Steem improvement proposal : Canonical links.

in #steemdev6 years ago (edited)

As you may have noticed, the ranking of "steemit.com" has a gone up a lot these last few months. Currently, it is up and around the top 1000 most visited websites in the world (according to alexa.com)

This is great! However; it can also be bad news for the steem ecosystem because of one thing :

Duplicate content

When seaching for keywords on a search engine, it will look them up in their index. If they find the same content twice they have to make a choice of which one to display first ? One way to choose is by looking up the rankings.

For instance, if the same text appear both on wallstreetjournal.com and mysuperblog.com, it's unlikely that the article originated from mysuperblog.com. Since wallstreetjournal.com has a way higher ranking, it will show be shown first.

But with the steem blockchain the same content is displayed on a lot of various websites who are, in the end, front ends that display the steem blockchain. And this is where it gets tricky :

If I make a contribution on utopian, the text will be available on steemit.com and on utopian.io

So what will the search engine do ?

Show steemit.com even though I posted it on utopian and would like to keep the formatting of utopian.The same goes for other applications like steepshot and zappl.
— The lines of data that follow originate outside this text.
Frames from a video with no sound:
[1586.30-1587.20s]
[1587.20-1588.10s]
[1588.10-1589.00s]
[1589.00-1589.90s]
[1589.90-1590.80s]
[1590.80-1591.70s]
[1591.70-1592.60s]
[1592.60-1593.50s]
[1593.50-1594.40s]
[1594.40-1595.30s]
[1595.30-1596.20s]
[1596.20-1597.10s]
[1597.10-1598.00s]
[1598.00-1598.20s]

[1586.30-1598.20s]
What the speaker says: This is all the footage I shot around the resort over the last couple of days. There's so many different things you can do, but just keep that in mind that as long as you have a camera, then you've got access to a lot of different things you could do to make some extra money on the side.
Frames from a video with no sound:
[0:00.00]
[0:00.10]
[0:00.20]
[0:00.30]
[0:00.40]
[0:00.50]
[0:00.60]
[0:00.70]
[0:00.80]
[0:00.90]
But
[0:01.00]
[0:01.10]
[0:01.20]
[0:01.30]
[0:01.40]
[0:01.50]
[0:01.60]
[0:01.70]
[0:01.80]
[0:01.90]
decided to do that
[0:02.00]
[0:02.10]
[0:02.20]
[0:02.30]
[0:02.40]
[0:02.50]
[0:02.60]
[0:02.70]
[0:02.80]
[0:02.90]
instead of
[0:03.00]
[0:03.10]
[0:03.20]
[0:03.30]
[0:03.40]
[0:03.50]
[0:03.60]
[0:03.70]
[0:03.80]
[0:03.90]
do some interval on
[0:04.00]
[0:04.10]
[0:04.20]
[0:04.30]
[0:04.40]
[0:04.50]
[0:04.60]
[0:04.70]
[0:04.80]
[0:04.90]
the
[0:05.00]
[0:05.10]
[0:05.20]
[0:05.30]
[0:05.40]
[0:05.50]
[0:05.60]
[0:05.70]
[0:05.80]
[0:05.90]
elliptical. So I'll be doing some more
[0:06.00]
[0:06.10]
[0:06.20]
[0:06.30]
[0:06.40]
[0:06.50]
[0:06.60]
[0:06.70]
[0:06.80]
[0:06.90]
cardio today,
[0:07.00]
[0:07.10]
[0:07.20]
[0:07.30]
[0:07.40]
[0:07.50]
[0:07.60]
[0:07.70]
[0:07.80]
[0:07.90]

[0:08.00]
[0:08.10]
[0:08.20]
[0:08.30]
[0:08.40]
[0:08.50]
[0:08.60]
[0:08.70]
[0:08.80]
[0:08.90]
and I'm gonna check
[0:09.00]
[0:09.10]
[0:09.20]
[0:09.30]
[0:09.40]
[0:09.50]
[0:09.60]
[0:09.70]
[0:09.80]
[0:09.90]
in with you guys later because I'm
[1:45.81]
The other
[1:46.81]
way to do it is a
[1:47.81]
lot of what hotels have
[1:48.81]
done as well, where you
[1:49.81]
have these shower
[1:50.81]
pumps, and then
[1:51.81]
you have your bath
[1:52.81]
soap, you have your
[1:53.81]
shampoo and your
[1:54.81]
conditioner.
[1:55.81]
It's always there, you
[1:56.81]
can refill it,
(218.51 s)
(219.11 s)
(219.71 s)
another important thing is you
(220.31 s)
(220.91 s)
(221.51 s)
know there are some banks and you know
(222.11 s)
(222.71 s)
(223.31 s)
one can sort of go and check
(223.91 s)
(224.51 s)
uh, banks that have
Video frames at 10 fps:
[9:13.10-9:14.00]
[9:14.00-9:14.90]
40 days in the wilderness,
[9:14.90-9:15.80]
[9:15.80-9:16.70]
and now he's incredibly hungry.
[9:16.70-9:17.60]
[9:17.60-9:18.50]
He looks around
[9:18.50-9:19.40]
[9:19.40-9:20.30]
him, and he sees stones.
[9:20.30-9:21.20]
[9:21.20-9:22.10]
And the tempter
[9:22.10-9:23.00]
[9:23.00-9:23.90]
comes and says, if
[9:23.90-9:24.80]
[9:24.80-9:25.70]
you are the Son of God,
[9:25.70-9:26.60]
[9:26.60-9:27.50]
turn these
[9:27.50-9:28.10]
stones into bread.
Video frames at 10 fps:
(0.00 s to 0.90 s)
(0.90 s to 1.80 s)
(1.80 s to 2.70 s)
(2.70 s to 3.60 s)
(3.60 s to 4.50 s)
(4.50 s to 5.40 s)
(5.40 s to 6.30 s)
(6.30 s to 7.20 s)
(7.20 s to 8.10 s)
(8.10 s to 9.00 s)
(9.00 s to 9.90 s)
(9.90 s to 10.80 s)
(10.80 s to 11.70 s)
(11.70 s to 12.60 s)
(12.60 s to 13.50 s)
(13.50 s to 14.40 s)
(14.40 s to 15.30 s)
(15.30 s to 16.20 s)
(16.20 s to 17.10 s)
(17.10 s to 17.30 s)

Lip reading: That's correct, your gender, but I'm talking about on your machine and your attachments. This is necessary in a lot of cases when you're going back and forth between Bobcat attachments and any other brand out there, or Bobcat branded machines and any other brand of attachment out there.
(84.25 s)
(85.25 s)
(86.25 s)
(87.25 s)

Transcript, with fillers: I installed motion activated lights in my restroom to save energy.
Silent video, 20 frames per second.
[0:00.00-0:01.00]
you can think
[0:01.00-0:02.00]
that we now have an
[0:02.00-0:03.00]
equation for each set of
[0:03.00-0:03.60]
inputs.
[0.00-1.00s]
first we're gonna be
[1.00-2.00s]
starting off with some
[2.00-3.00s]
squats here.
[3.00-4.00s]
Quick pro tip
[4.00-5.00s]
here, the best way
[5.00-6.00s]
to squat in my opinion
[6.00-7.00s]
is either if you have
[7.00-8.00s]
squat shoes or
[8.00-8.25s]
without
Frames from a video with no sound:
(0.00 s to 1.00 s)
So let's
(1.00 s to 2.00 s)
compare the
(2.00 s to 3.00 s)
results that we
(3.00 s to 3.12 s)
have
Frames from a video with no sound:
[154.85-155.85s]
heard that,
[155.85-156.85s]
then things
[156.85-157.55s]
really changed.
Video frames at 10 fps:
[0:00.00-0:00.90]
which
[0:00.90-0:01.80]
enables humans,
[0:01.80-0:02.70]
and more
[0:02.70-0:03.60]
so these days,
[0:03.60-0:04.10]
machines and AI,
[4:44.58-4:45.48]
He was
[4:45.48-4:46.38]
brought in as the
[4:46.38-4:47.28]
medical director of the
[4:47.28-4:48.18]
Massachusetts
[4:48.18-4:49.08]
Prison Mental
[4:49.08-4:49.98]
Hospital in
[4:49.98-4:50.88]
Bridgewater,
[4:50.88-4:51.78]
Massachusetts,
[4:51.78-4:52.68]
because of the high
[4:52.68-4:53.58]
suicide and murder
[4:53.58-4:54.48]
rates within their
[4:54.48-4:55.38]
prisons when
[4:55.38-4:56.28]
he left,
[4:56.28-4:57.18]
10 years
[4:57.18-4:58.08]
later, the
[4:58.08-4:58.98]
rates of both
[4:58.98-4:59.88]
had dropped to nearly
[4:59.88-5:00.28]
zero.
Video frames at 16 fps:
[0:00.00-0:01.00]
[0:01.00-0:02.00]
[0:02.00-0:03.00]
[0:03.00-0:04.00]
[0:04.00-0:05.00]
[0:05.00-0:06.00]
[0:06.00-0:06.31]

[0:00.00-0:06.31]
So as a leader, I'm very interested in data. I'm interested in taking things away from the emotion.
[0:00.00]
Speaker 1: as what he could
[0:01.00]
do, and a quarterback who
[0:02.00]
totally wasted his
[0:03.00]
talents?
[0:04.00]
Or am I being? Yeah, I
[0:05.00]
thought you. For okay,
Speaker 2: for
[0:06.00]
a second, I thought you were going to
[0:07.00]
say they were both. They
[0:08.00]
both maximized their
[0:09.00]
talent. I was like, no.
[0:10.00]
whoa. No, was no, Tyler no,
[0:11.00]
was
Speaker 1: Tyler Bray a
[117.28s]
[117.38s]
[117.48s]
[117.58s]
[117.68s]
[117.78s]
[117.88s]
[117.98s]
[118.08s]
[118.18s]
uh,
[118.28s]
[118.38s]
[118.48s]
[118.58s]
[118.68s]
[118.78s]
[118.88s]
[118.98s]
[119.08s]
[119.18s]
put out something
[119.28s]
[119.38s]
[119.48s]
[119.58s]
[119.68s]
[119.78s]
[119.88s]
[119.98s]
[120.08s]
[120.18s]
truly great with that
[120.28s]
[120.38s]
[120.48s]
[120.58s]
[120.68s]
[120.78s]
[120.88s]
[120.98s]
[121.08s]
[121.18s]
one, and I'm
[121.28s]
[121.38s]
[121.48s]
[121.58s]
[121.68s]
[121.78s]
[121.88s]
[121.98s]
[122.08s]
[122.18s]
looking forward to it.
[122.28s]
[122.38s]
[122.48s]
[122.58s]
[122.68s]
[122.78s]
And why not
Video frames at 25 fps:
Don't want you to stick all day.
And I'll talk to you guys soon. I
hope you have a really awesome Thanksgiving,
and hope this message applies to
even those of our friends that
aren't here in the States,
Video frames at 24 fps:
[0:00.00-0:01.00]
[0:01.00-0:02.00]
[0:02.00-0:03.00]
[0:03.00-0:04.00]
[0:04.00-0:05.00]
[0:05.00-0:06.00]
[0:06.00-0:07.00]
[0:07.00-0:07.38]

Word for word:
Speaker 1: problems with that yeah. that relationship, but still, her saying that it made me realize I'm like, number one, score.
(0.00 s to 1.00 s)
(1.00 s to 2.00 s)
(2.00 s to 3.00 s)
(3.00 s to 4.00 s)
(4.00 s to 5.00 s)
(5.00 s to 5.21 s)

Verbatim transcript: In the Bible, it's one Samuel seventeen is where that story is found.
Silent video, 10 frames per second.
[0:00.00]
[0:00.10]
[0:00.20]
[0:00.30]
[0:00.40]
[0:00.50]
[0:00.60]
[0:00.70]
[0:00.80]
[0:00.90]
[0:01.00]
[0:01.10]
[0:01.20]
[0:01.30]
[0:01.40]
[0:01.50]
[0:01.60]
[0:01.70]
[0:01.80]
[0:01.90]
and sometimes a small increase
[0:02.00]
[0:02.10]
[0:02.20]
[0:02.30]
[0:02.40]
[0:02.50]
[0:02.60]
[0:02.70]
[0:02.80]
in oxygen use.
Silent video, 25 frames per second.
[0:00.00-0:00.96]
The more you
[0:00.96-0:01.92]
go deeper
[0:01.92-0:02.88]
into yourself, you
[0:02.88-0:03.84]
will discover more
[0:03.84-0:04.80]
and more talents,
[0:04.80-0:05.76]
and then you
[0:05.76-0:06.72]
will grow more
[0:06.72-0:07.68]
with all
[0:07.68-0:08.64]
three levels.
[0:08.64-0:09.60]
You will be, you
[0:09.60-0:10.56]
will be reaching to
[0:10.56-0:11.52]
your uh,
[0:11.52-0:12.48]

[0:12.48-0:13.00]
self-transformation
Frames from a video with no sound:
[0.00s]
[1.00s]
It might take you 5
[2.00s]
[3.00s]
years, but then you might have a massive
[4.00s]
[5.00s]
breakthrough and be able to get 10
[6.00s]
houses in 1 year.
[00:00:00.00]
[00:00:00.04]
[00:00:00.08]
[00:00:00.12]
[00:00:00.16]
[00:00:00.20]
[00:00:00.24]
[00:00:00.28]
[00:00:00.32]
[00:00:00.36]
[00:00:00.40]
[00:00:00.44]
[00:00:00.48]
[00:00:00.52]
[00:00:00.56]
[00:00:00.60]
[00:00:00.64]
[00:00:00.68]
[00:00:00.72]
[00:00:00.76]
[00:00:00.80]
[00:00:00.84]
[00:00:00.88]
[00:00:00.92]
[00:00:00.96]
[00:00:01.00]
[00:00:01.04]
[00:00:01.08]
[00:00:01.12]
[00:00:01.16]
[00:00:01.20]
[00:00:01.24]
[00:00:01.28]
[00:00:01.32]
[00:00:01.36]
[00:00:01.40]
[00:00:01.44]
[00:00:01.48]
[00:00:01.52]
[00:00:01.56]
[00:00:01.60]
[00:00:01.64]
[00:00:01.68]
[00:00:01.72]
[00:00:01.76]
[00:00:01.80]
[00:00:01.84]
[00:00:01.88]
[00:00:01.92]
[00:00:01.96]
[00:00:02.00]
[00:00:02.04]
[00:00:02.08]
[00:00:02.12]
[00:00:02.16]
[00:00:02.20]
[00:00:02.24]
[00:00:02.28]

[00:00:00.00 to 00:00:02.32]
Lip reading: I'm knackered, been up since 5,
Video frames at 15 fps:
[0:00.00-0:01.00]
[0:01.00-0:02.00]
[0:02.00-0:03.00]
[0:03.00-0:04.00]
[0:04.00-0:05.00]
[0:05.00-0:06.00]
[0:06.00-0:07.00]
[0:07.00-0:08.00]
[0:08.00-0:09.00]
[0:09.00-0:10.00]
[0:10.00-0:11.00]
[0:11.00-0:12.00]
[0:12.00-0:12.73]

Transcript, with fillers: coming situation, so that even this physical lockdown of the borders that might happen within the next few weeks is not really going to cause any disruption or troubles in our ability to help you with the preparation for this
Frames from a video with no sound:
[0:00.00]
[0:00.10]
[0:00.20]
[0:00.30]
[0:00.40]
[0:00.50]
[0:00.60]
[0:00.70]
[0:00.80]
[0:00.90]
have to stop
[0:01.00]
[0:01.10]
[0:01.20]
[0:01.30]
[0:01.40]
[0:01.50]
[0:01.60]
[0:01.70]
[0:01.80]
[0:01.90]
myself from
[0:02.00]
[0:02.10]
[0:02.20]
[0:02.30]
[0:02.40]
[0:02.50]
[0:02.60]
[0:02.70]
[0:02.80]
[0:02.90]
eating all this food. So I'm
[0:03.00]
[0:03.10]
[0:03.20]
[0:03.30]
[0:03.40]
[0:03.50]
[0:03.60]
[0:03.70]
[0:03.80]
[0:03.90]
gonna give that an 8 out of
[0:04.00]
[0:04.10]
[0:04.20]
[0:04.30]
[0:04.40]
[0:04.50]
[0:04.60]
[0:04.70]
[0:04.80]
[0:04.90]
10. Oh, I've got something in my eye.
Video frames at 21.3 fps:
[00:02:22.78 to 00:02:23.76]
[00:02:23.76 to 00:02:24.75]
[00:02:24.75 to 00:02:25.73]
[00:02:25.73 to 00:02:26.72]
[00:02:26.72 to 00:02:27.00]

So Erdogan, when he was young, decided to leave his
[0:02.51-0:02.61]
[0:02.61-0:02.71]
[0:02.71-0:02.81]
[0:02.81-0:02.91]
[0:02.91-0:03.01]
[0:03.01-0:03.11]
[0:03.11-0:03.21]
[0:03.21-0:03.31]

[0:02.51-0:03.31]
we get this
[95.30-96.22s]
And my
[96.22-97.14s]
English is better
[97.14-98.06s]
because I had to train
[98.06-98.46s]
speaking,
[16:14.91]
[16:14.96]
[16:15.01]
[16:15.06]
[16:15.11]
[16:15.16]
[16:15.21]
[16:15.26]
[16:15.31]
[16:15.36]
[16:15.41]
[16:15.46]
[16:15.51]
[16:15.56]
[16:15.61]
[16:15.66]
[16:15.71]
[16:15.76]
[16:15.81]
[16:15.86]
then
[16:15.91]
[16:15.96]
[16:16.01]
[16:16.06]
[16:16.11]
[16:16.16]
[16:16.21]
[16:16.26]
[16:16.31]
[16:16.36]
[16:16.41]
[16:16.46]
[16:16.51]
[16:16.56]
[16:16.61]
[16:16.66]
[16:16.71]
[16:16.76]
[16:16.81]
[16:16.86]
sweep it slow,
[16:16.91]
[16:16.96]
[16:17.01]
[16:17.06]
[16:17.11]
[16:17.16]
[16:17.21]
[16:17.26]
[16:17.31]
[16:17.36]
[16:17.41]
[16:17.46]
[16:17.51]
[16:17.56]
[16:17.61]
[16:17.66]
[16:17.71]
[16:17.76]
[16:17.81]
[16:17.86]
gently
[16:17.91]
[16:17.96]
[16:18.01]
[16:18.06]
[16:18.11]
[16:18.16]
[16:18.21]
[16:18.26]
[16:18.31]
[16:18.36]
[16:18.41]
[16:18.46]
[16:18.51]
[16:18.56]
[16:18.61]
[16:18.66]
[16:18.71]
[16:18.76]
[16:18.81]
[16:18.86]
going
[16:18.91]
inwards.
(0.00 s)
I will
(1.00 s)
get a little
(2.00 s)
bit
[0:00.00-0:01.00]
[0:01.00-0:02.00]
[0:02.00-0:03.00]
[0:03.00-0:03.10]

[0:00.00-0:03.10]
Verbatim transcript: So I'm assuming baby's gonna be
As a result, it's very hard for dapps to do marketing because they are always in competition with steemit.com who make them less visible. This is the reason why you can't see articles when you go to utopian.io and you are not logged in.

This is even harder for small bloggers who want to post on their own blog and on steem to reach a broader audience and try to earn a secondary source of income (via SteemPress for instance). By using the steem blockchain they are basically hurting their own seo (search engine optimization). Although this sacrifice will be worth it for smaller bloggers, it may play out badly in the long run and is therefore a problem.

Which is a shame because it can be solved easily with what's called canonical links.

A proposed solution

Canonical links is a standard that allows to tell the search engines "ok I display this content but it originally came from this source"

In practice it's shown like so :

<link rel="canonical" href="http://original-article.com/article">

The issue is that this can only be set in the header part of the page. Which is basically a place where we have no control over.

So this is a proposition of a standard, it's heavily inspired by @jesta's work from last year.

Json metadata

I propose a new optional tag to the json metadata : "canonical"

The behaviour would be like so :

If the tag is not set, the front end (whatever it may be) won't add the line to its header. If however the canonical tag is set, then it'll add the provided url in the header.

The changes are fairly simple, and it would greatly help the whole ecosystem.

So for instance if steemit.com sees :

{
  "author": "jesta",
  "permlink": "test-post",
  "category": "test",
  "json_metadata": {
    "canonical" : "http://mysuperblog.com/testpost"
  }
}

Then in the header there will be

<link rel="canonical" href="http://mysuperblog.com/testpost">

I think there is a need to write the complete url in the canonical tag to allow anyone to add his own site regardless of how the url is shaped.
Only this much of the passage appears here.